Un jour viendra sans doute où l’on reconnaîtra en Ahmed Ben Salah plus que l’homme d’État, tantôt avisé tantôt leurré, le seul de sa génération à avoir porté un véritable projet de société ; restant imperturbable face à un Bourguiba, maître du jeu, imprévisible et capable des retournements les plus violents.
Ce jour-là, l’on identifiera en Ben Salah, le grand auteur, à la plume sûre et acérée, au verbe subtil et serré, un des plus importants penseurs tunisiens, accomplissant dans la théorie politique ce qu’un Messaâdi a donné à la prose ou un Chabbi à la poésie. Bref, ce visionnaire est un philosophe accompli, qui a reconduit pour son propre compte ce geste inhérent à toute pensée engagée : l’ambition de transformer la cité.

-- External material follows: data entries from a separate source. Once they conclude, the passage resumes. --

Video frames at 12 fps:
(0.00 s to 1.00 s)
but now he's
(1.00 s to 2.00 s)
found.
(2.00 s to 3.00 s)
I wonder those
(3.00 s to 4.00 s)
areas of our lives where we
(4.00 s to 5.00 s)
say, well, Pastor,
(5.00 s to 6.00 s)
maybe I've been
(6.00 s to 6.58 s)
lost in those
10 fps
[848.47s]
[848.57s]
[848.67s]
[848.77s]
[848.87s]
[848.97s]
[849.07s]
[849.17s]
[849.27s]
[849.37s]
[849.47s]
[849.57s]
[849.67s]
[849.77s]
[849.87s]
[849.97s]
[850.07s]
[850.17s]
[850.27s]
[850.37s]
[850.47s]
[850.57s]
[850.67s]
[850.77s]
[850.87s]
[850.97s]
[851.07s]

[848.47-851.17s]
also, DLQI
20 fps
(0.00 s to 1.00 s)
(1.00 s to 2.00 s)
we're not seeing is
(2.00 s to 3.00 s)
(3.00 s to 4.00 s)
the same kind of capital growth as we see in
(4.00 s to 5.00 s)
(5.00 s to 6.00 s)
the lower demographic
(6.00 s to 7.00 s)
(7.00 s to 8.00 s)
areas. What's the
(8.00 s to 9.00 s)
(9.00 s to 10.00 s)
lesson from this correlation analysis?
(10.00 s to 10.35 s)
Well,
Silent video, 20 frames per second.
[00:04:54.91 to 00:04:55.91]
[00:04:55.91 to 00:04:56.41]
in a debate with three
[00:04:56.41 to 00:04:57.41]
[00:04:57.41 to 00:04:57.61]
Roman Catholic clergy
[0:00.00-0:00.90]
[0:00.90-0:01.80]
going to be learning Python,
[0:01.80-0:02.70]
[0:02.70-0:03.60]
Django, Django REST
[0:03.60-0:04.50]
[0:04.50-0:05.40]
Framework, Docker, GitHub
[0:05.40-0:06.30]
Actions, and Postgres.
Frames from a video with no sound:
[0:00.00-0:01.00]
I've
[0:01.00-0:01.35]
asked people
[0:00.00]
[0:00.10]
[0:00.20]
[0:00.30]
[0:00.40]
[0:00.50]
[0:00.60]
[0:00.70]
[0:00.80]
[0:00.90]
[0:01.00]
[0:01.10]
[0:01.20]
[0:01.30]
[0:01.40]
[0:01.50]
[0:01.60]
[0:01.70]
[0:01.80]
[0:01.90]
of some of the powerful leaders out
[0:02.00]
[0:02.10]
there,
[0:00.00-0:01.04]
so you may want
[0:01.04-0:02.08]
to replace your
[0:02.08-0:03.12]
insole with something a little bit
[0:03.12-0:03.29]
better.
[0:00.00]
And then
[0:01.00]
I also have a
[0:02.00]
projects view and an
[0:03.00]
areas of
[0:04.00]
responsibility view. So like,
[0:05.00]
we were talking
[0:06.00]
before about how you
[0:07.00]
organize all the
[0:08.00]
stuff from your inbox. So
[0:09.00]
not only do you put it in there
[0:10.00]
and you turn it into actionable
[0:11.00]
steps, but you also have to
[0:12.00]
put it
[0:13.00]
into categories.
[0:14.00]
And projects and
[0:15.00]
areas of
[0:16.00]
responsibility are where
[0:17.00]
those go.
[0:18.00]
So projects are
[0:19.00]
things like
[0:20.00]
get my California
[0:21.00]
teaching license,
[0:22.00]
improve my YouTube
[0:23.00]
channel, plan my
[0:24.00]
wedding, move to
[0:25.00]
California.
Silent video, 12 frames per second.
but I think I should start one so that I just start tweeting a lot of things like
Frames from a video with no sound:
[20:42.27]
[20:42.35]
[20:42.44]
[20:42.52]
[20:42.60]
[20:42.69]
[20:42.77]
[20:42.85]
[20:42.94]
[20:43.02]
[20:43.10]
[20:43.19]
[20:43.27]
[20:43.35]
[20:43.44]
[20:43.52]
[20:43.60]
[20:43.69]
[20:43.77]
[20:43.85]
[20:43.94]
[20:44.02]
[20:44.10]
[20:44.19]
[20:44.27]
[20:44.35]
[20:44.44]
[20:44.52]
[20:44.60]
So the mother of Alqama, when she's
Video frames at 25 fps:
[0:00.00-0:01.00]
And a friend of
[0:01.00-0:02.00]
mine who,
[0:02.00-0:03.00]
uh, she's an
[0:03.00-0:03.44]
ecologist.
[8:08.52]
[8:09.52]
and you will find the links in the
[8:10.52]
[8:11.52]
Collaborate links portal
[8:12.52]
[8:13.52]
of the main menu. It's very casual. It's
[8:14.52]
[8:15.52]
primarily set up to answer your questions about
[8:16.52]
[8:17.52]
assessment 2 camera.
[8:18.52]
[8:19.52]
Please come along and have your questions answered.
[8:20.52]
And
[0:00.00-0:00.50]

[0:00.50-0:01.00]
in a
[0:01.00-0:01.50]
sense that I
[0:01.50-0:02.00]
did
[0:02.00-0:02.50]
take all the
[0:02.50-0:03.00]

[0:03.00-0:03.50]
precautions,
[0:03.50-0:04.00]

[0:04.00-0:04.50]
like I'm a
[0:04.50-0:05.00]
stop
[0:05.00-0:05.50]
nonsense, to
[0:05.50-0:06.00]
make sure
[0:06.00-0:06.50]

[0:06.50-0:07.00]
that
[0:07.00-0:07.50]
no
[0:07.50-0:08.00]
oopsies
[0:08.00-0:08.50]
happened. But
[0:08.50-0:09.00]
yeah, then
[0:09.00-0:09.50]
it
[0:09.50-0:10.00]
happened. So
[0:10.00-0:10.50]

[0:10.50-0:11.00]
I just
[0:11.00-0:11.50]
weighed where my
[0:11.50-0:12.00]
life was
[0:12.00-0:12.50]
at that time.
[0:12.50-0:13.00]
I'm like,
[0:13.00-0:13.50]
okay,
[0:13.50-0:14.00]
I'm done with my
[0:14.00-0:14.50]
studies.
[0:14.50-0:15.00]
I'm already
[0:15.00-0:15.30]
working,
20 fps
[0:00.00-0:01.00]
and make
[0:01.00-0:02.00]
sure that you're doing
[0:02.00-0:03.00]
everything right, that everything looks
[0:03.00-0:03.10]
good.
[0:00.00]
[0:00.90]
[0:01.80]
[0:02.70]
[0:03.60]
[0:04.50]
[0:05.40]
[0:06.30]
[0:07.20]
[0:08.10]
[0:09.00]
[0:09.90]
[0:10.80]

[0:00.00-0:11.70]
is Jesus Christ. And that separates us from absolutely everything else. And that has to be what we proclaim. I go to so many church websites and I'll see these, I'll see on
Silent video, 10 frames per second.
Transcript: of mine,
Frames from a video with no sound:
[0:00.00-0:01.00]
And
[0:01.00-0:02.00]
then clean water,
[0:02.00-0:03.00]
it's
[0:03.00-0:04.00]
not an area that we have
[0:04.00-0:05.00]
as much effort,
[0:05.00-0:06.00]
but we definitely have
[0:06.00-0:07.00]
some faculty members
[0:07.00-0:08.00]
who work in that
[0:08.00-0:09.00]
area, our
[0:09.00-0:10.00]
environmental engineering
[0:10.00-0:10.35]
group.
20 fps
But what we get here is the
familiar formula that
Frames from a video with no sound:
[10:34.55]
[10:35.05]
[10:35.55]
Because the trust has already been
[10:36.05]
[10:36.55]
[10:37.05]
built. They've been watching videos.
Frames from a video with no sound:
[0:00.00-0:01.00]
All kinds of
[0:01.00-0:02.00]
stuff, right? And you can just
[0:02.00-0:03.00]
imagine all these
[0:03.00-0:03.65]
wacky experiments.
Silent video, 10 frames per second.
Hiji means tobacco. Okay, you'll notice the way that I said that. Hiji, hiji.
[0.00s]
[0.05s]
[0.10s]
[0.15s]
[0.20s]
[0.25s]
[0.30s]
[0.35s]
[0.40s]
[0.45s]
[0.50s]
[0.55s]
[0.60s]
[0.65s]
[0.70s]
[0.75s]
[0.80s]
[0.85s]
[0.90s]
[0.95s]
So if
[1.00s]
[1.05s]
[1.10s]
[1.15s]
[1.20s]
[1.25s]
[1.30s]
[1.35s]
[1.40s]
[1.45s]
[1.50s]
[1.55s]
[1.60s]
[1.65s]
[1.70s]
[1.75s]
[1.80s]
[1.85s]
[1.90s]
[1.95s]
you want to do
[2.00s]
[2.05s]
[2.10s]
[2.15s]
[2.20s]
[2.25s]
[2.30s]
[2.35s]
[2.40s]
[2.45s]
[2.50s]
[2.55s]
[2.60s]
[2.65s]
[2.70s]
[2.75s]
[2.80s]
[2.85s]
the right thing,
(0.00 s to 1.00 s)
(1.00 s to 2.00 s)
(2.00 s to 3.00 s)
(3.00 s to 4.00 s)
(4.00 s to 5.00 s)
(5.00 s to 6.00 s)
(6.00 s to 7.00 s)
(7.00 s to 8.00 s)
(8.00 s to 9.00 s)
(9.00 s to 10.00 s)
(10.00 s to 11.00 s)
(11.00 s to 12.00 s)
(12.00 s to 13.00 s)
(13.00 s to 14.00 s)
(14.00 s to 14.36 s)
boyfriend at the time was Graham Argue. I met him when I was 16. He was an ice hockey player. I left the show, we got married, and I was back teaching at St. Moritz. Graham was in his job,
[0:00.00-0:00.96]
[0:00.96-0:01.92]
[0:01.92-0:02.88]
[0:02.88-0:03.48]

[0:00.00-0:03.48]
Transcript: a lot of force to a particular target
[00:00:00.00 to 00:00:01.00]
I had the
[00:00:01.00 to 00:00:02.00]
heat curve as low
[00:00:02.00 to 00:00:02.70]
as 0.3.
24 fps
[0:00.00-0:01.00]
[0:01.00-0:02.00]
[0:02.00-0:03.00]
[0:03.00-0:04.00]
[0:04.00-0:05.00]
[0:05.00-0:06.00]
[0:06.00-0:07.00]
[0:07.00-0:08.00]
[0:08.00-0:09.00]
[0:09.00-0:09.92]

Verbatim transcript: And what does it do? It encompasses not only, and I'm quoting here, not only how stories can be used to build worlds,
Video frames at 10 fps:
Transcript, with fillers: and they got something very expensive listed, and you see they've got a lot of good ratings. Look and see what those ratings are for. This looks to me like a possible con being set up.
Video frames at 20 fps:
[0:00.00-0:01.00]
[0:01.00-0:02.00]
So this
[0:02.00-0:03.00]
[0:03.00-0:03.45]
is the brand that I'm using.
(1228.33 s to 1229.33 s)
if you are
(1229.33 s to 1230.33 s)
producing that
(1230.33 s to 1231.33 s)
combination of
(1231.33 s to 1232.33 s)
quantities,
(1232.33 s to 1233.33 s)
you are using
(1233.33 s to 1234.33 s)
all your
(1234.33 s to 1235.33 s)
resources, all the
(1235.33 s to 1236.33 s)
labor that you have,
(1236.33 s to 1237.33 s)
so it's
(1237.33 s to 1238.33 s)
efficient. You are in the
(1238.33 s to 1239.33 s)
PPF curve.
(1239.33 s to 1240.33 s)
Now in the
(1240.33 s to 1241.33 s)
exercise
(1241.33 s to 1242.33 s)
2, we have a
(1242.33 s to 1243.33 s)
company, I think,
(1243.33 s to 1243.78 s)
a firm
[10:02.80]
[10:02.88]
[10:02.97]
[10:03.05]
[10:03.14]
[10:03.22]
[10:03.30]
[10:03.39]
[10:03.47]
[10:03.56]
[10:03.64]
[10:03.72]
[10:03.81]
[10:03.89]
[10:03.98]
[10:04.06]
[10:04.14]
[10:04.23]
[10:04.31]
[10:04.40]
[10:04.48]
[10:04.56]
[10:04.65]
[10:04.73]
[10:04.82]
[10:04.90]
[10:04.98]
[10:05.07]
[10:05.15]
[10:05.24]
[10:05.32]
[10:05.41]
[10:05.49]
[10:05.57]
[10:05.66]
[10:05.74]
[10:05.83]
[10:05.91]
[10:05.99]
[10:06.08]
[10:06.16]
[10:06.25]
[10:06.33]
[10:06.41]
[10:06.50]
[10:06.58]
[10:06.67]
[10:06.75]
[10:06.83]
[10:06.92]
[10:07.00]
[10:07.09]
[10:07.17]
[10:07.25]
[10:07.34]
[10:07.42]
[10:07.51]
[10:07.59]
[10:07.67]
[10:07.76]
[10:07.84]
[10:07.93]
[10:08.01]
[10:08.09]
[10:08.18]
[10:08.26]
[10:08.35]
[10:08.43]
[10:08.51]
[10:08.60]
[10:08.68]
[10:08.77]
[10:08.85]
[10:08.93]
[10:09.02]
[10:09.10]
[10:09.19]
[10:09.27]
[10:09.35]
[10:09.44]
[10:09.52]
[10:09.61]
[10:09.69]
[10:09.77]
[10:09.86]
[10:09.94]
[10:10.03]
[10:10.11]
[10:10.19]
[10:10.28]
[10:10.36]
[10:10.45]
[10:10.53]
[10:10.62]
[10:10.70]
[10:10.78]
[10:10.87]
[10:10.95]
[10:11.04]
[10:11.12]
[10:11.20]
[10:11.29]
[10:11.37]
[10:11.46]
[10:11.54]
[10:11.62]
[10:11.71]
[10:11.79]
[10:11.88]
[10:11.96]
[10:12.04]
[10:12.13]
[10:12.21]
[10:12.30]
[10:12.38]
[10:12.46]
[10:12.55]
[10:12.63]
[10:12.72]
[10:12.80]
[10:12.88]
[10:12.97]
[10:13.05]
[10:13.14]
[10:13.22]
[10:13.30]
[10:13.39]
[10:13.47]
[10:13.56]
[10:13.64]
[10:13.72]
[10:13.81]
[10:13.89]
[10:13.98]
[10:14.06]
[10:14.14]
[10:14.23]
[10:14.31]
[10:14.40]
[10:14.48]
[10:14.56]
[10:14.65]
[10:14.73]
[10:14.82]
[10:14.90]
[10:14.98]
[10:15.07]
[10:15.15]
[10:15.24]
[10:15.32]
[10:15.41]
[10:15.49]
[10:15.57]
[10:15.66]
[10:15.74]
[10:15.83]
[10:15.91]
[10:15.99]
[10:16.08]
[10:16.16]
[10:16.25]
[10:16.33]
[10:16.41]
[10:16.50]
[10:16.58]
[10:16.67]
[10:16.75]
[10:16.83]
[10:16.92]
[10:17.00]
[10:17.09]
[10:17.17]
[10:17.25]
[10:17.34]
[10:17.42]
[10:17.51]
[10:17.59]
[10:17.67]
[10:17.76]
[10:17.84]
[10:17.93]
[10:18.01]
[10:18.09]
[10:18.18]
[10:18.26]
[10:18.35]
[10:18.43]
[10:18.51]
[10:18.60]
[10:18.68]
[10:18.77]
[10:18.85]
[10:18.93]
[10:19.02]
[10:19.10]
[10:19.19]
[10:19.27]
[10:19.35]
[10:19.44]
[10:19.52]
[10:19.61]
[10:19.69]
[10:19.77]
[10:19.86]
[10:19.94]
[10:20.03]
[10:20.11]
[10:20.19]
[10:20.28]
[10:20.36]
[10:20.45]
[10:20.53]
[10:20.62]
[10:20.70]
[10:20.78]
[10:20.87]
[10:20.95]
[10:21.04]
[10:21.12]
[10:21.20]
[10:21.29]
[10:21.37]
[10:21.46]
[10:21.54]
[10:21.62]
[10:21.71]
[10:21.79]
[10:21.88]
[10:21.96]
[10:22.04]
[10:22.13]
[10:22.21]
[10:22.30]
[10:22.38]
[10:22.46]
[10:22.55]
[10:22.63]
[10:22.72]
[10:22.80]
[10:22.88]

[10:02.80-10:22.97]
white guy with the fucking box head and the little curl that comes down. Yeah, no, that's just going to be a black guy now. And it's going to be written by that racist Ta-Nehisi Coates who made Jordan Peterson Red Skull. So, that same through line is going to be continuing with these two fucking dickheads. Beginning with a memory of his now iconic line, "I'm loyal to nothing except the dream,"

Précédé d’un important texte inédit, cet ouvrage, à l’origine une thèse de Doctorat d’État soutenue à l’Université de la Sorbonne, est le produit d’une vaste culture, sociale, sociologique, économique et littéraire, mettant en relief les transformations structurelles, mentales et politiques de la Tunisie ; une réunion de savoirs mis à la disposition du pays tant aimé, où faisait encore défaut un véritable bilan des dix années qui l’ont vu renaître à la liberté et à la reprise en main de son destin.
L’auteur :
Ahmed Ben Salah est né en 1926 à Moknine, dans le Sahel tunisien, il gravit très tôt les échelons de la vie politique à la faveur de son charisme et de sa détermination.À 18 ans, Moncef Bey le choisit comme officier de liaison avec les dirigeants du Néo-Destour, à 28 ans, il est déjà à la tête de la puissante centrale syndicale l’UGTT, succédant ainsi à Farhat Hachad. Son ascension est alors fulgurante, Bourguiba lui confie dès 1957 les départements de la Santé Publique et des Affaires Sociales puis, en tant que porteur d’un projet socialiste, il le charge du Plan, des Finances, de l’Economie Nationale, de l’Agriculture et enfin de l’Education Nationale et ce jusqu’en 1969. Son projet et son parcours sont alors brutalement interrompus : condamné à 10 ans de travaux forcés, il s’évade en 1973 et part en exil. Rentré en Tunisie, il est aujourd’hui régulièrement sollicité en tant qu’auteur et témoin majeur de cette période de l’histoire tunisienne.